Stored data entries:
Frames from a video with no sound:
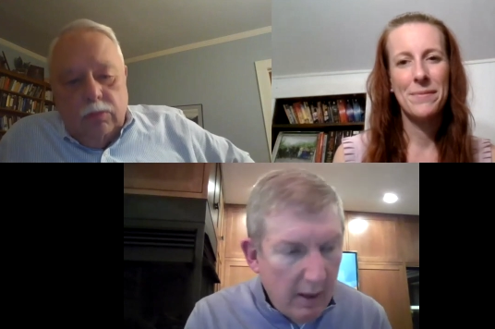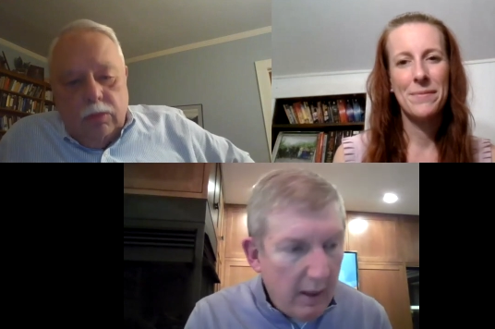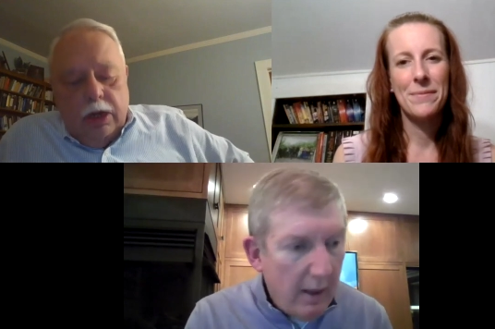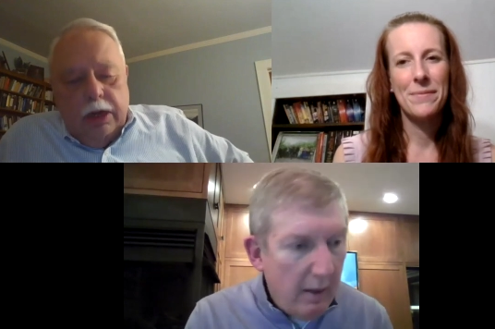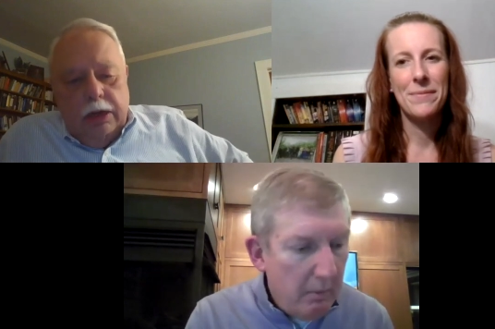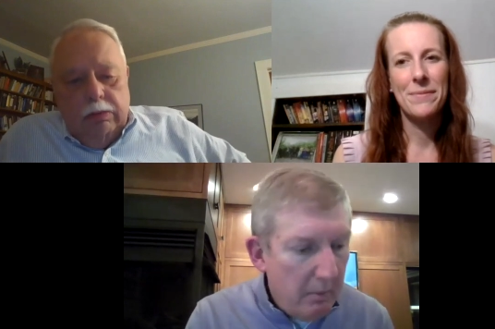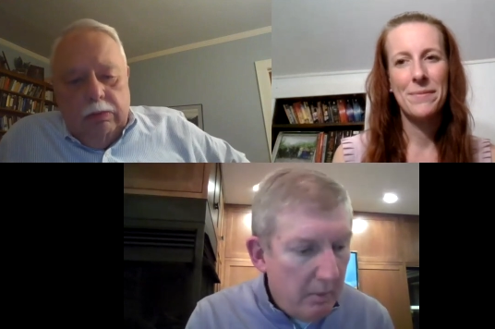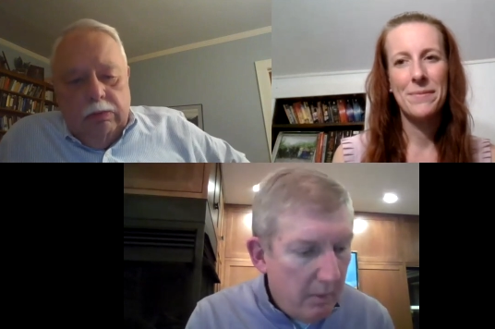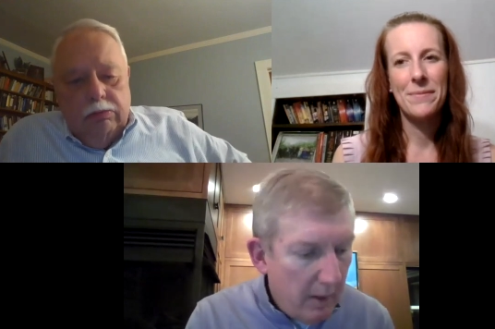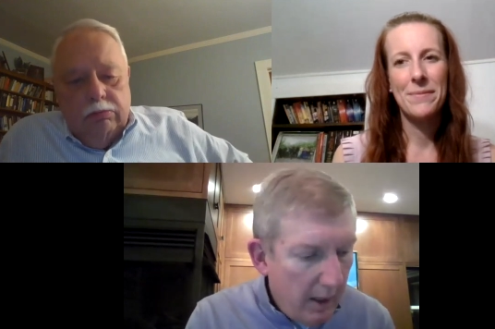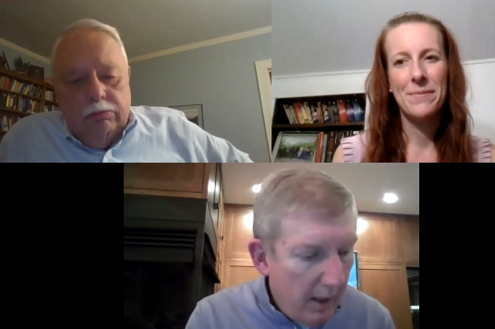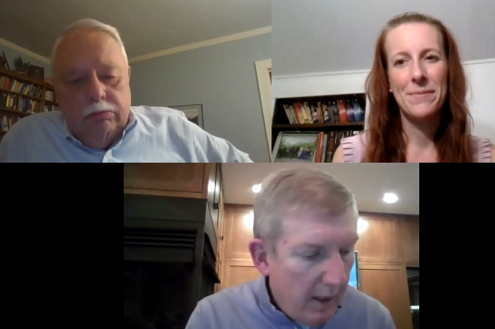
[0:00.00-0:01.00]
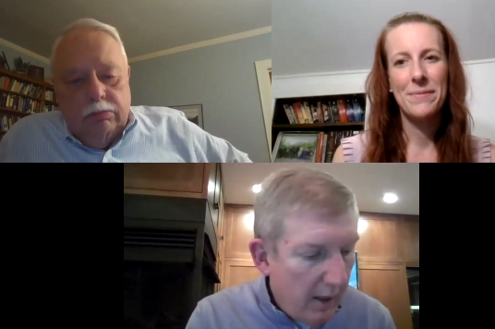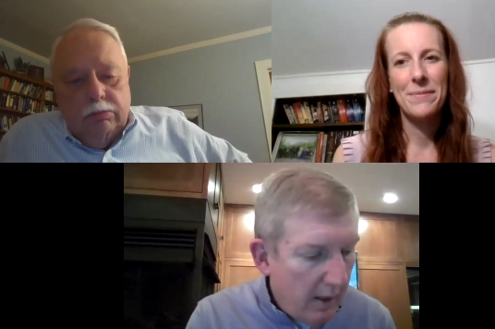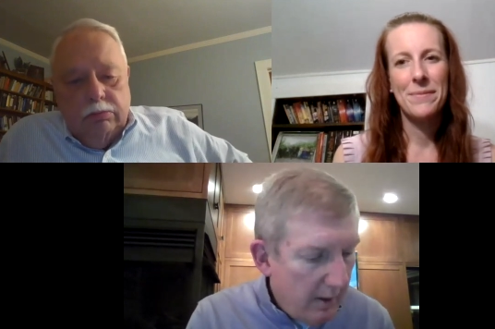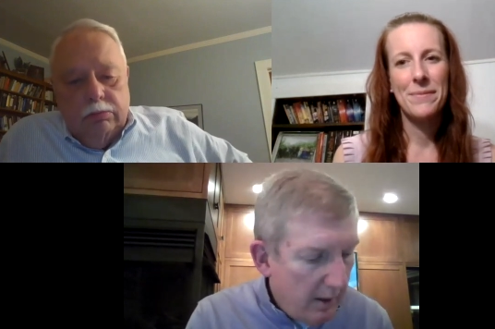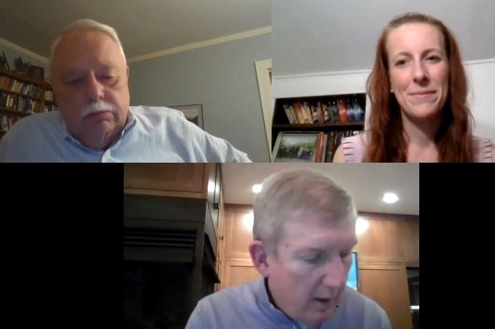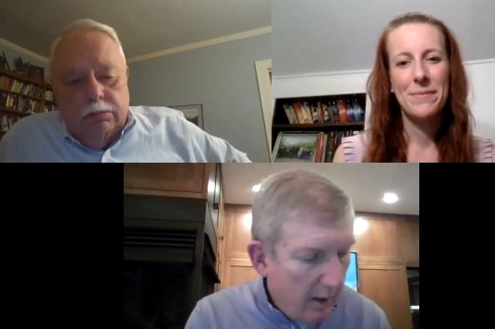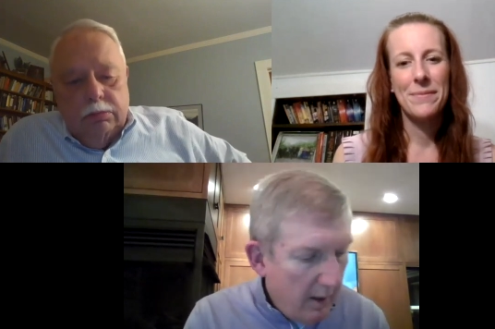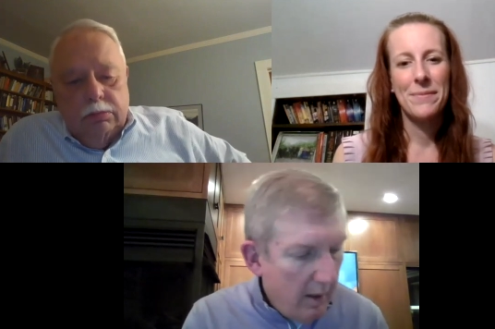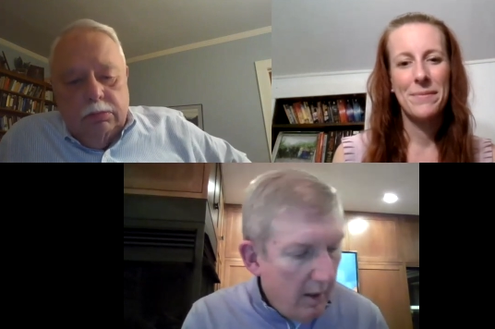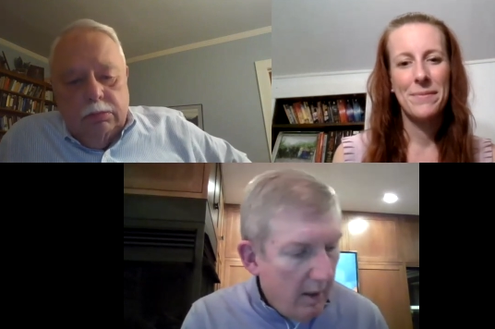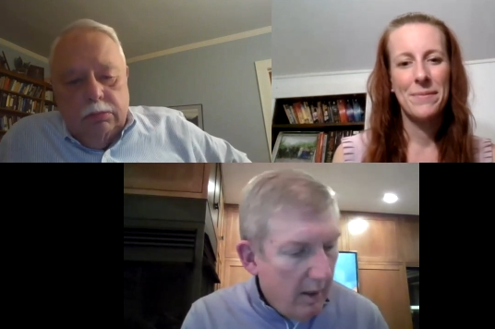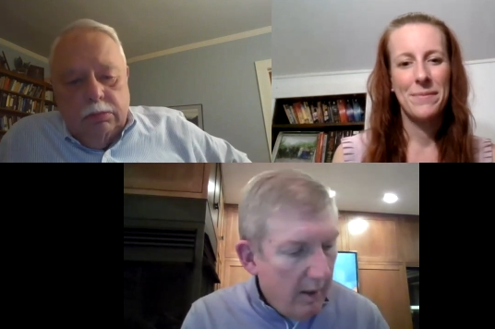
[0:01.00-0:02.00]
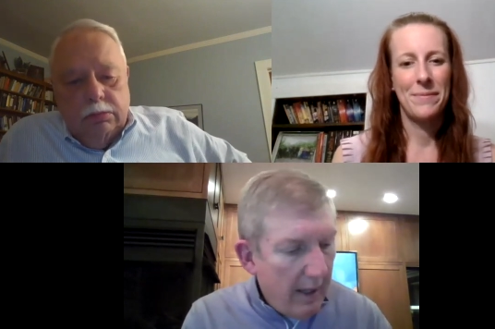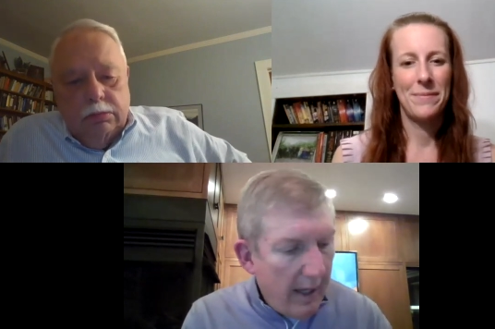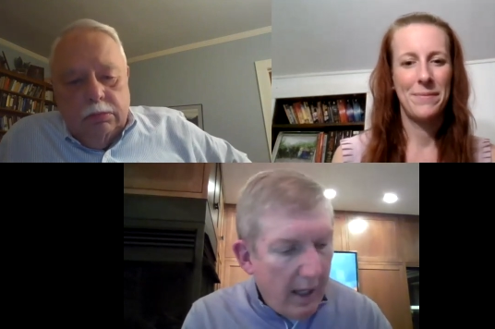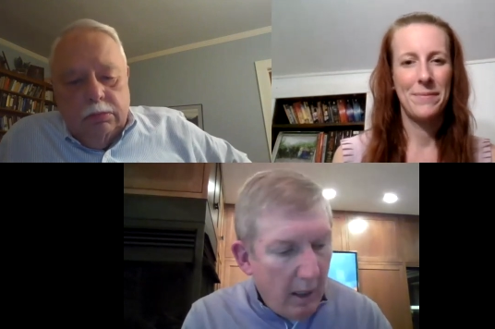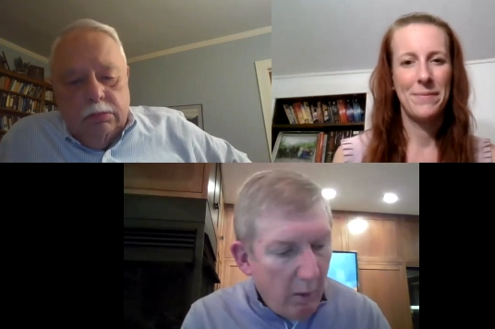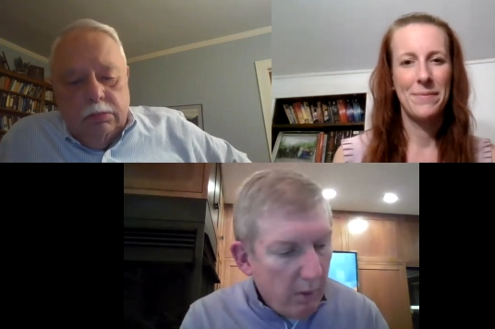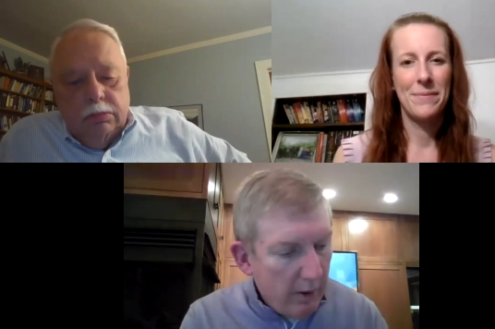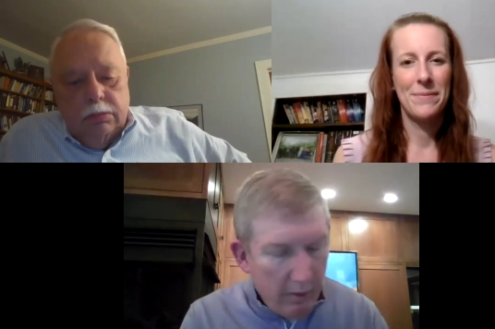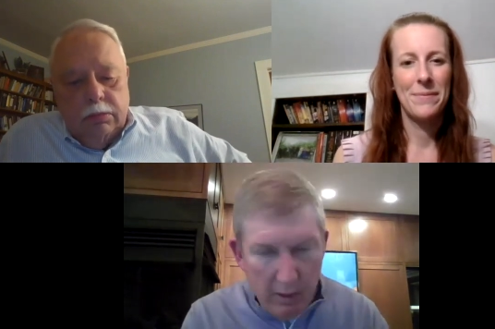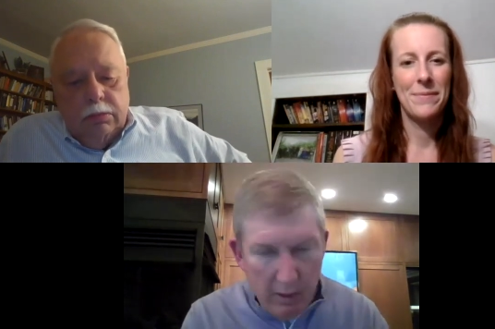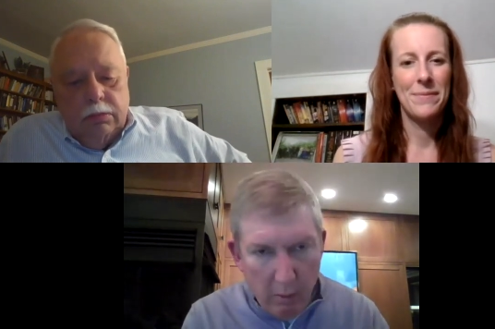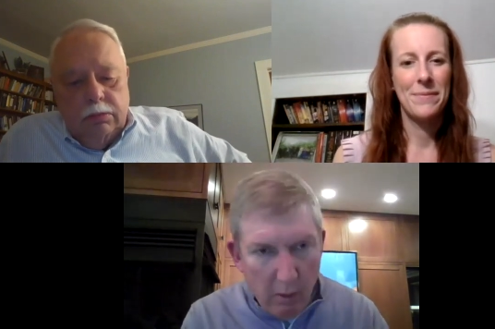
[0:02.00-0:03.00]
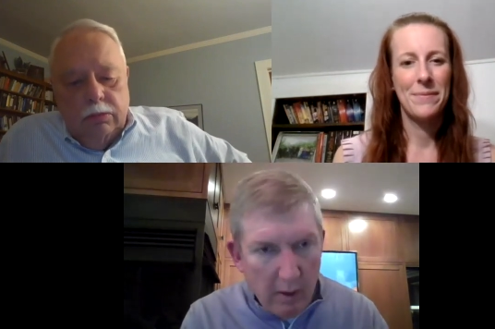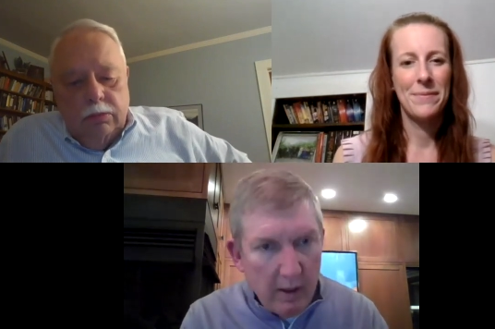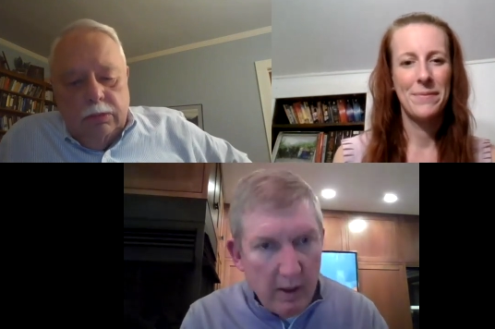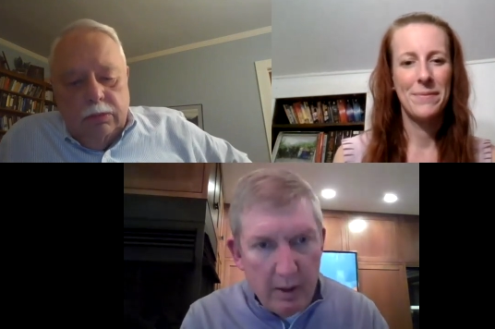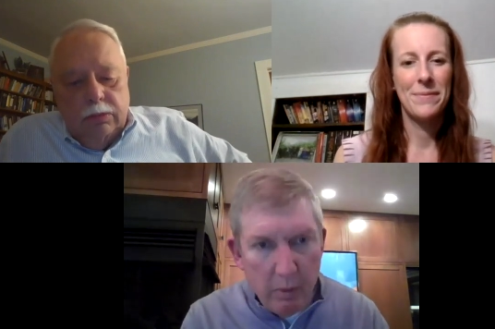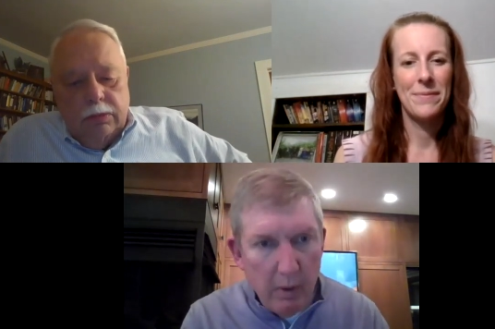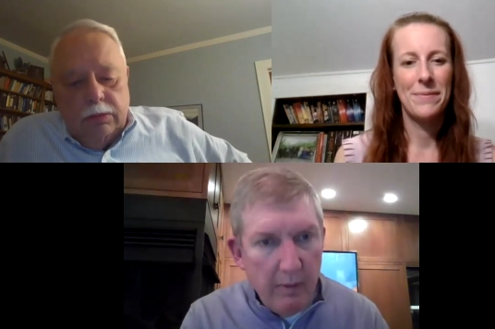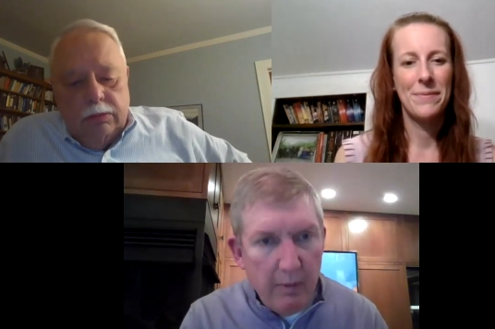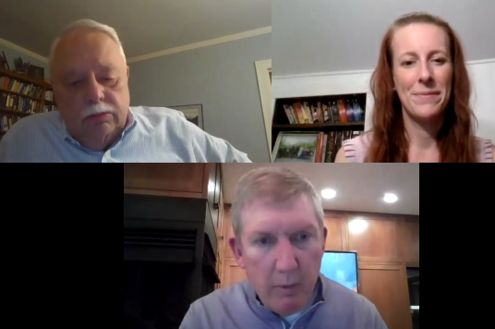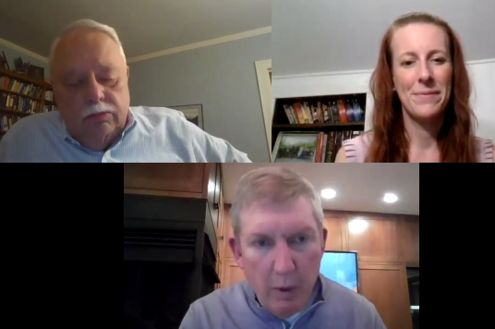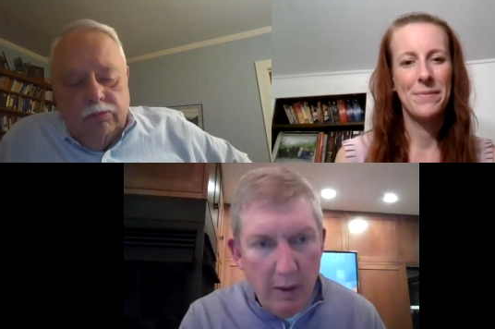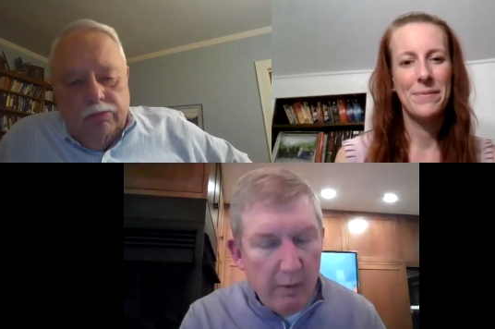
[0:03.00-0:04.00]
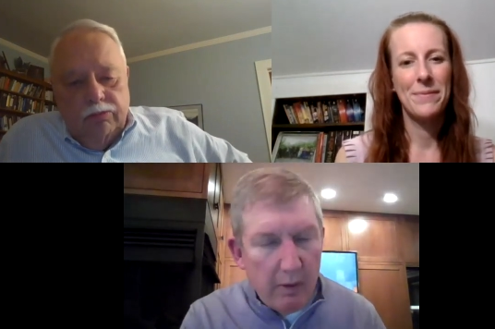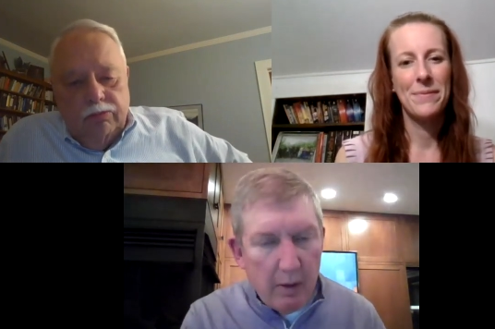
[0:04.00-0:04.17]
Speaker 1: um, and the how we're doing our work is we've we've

---

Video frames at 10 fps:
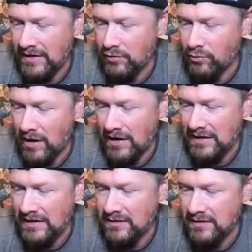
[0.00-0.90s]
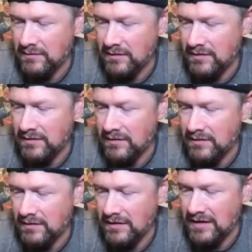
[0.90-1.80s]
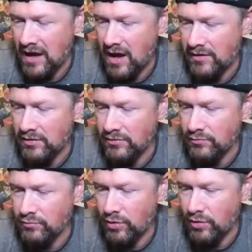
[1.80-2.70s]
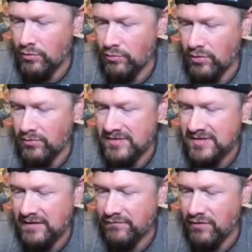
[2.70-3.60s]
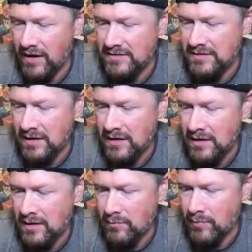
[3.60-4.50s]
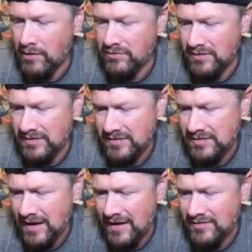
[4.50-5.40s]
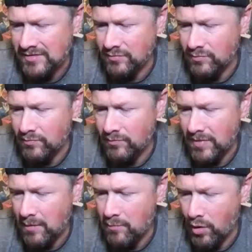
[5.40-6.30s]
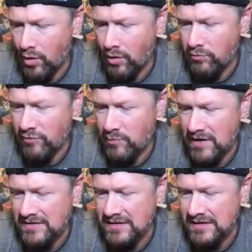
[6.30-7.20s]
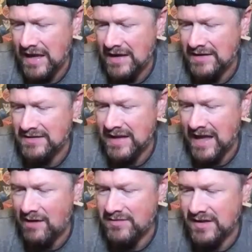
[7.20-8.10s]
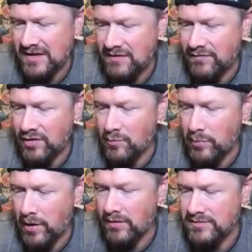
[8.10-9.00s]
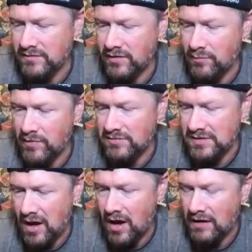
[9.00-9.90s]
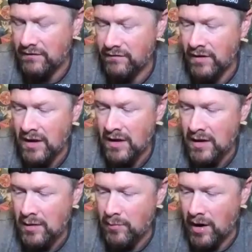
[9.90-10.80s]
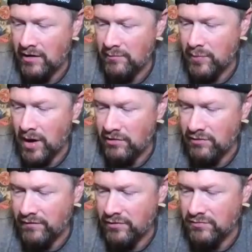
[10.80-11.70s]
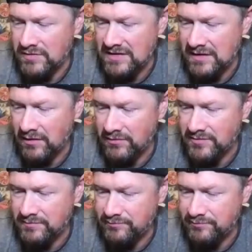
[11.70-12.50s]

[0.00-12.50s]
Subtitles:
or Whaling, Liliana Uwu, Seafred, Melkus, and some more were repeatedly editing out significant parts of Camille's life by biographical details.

• How to complete this task
From the records above, copy only the lines running from the line containing "[3.60-4.50s]" to the line containing "[0.00-12.50s]", both ends included. Leave the pictures out.

• Result of the exercise
[3.60-4.50s]
[4.50-5.40s]
[5.40-6.30s]
[6.30-7.20s]
[7.20-8.10s]
[8.10-9.00s]
[9.00-9.90s]
[9.90-10.80s]
[10.80-11.70s]
[11.70-12.50s]

[0.00-12.50s]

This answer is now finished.